Back in 2001, something strange happened in the world of patent law. Microsoft, which had been fighting a lawsuit by Priceline, suddenly gave up. The suit, filed in late 1999, claimed that Priceline had patented its “name your own price” auction strategy, and that no one else could use it without a license from the company. Microsoft had been using a similar strategy on its Expedia travel site and had been arguing in U.S. District Court in Connecticut that the auction method was too obvious to be patented.

But the atmosphere for patent filings and lawsuits had been rapidly changing since 1990, and it didn’t look good for Microsoft. Federal courts had previously upheld patents on business methods — so-called “concept patents” that don’t relate to actual physical inventions.

In addition, the Federal Circuit Courts of Appeal had issued a number of rulings that made it more difficult to challenge a patent on the basis of obviousness. And even though Microsoft executives and lawyers still believed that “name your own price” was obvious, they settled the suit and spun off Expedia.
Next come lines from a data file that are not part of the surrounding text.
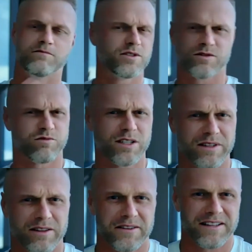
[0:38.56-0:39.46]
just
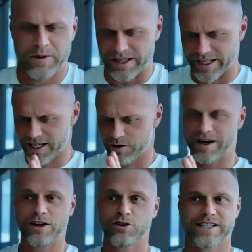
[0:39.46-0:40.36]
really quickly.
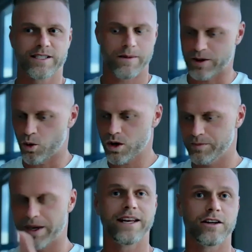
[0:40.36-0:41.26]
Red ocean is where we're all
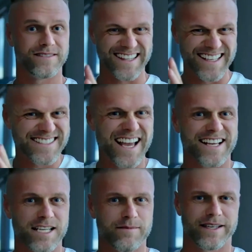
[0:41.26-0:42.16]
competing over the
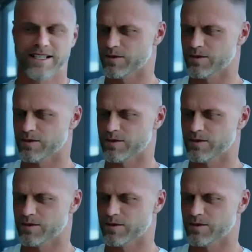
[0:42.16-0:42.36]
exact same thing.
It is precisely this sort of case that has helped to encourage a surge in the filing of nonsense patents and a sharp rise in patent infringement suits. According to BusinessWeek, there were fewer than 100,000 patents awarded in 1990. That number has almost doubled today. And about 400,000 applications are now filed each year.

According to the law passed by Congress, known as 35 U.S.C. 101, anyone can patent processes, machines, manufactures, and compositions of matter. And, according to interpretations by the Supreme Court, almost anything, including concepts, can be patented, as long as they are new and not obvious. The court has specifically made exceptions for laws of nature, physical phenomena, and abstract ideas.

As more and more businesses filed patent applications like Priceline’s — essentially for business processes or methods — the Patent Office was overwhelmed and sought to stem the tide. It instituted a rule known as the “technological arts test.” In essence, this meant that the new method had to use a computer to satisfy the statutory requirement.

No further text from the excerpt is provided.